Forget nuance—if you like cleaning in silence, you have “clean girl syndrome.” Hate texting back? You’re an “avoidant.” Like staying in? You’re clearly “deep in your soft era.” Everything gets labelled, and suddenly, it feels like personality bingo. Older generations grew up with the idea that identity was complex and evolving. Watching every habit become a micro-trend leaves them wondering whether they’re missing out—or just finally free from the urge to label everything.
12. Wearing sunglasses indoors, and not even ironically

This one comes and goes, but Gen Z’s ability to make it look intentional (and cool) is uncanny. Wearing shades in dark restaurants or classrooms is now a full fashion moment. For everyone else, it brings back memories of trying too hard in sixth form or being hungover at brunch. It’s hard to watch without a slight secondhand cringe—though, admittedly, also a little envy for the sheer confidence it takes.
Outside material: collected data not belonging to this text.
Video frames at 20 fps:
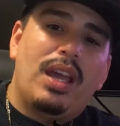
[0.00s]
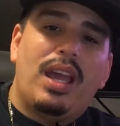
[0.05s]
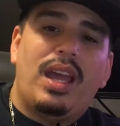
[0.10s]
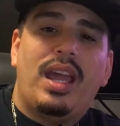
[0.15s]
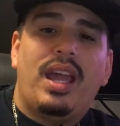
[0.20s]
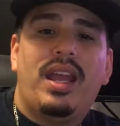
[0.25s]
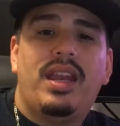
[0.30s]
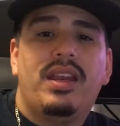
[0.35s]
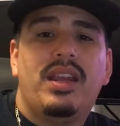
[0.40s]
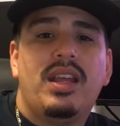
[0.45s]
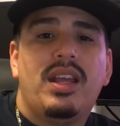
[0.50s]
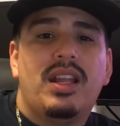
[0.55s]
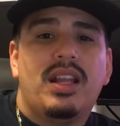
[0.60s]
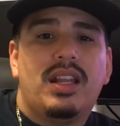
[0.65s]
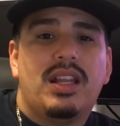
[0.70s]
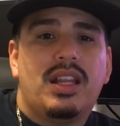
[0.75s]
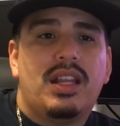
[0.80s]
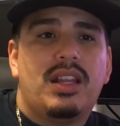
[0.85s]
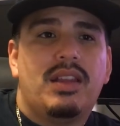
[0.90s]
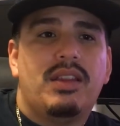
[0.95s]
and
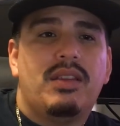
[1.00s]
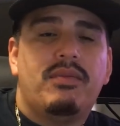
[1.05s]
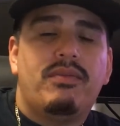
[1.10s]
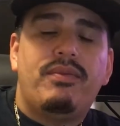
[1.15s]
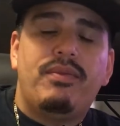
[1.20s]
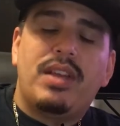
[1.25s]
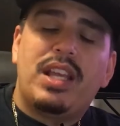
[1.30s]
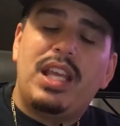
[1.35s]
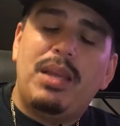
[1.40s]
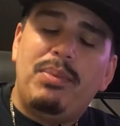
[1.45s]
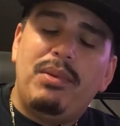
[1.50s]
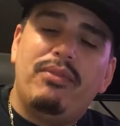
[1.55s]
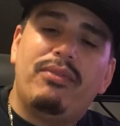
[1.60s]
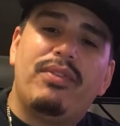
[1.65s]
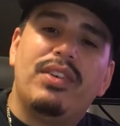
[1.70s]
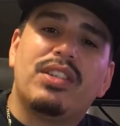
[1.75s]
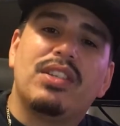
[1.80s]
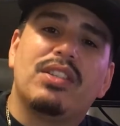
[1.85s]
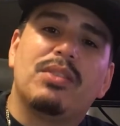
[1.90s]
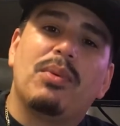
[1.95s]
keeping
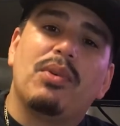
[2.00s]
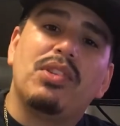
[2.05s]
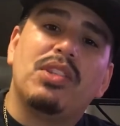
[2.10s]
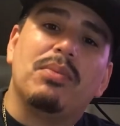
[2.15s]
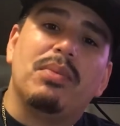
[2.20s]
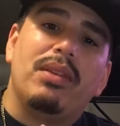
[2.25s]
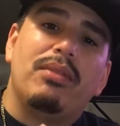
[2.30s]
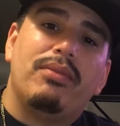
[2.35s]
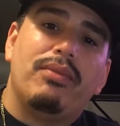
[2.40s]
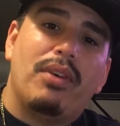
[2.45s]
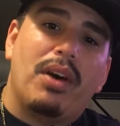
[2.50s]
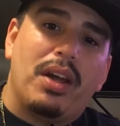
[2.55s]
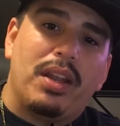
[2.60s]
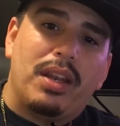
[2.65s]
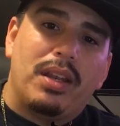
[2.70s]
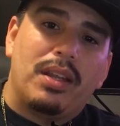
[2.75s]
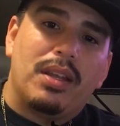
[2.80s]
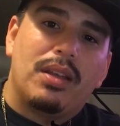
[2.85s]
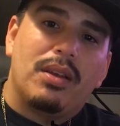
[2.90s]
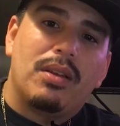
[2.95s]
fish is supposed to be
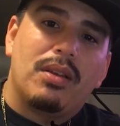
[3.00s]
fun.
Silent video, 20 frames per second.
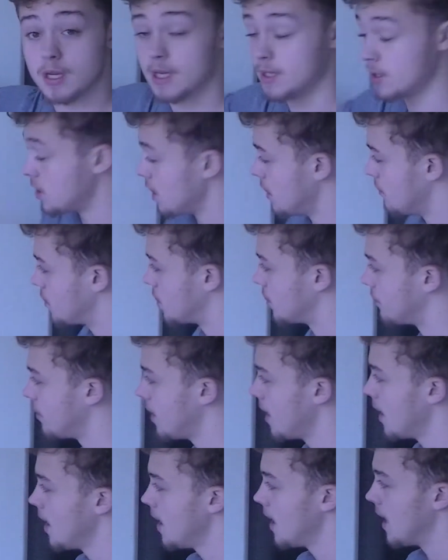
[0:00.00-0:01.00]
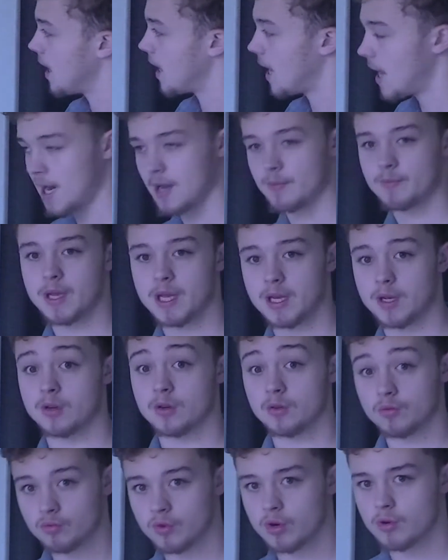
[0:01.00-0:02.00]
in terms of I being
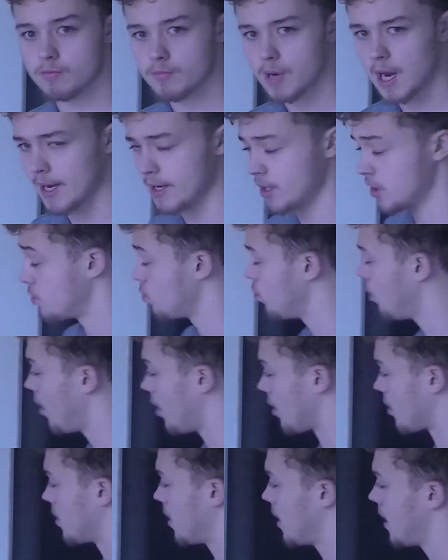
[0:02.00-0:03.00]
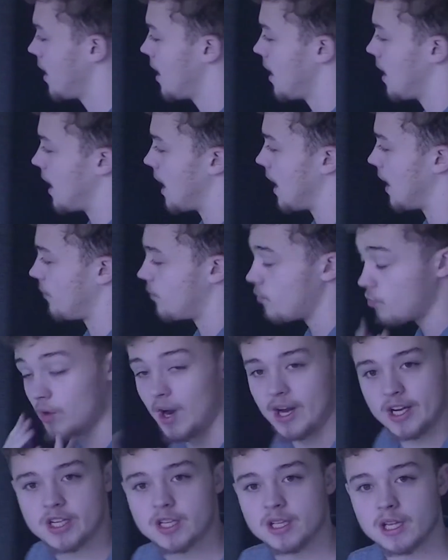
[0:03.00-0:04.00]
root minus 1 and
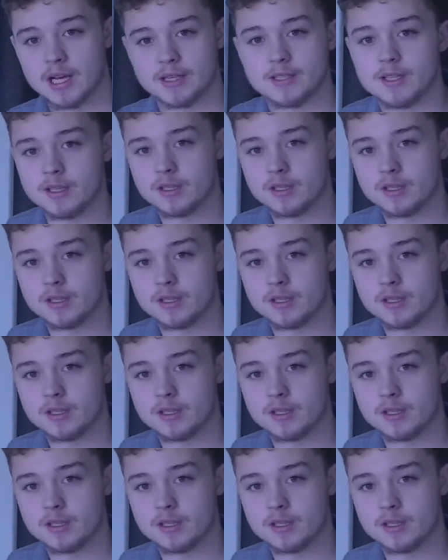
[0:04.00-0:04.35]
rationalised the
13. Treating existential dread like an aesthetic vibe

Gen Z’s humour thrives on nihilism. They casually joke about burnout, loneliness, and the collapse of civilisation—but package it in pastel fonts and lo-fi beats. It’s both hilarious and deeply unnerving. To older millennials, it feels like watching someone laugh through a house fire. The content is funny, sure—but also a little too real, and a reminder that humour might just be the last defence against collective emotional collapse.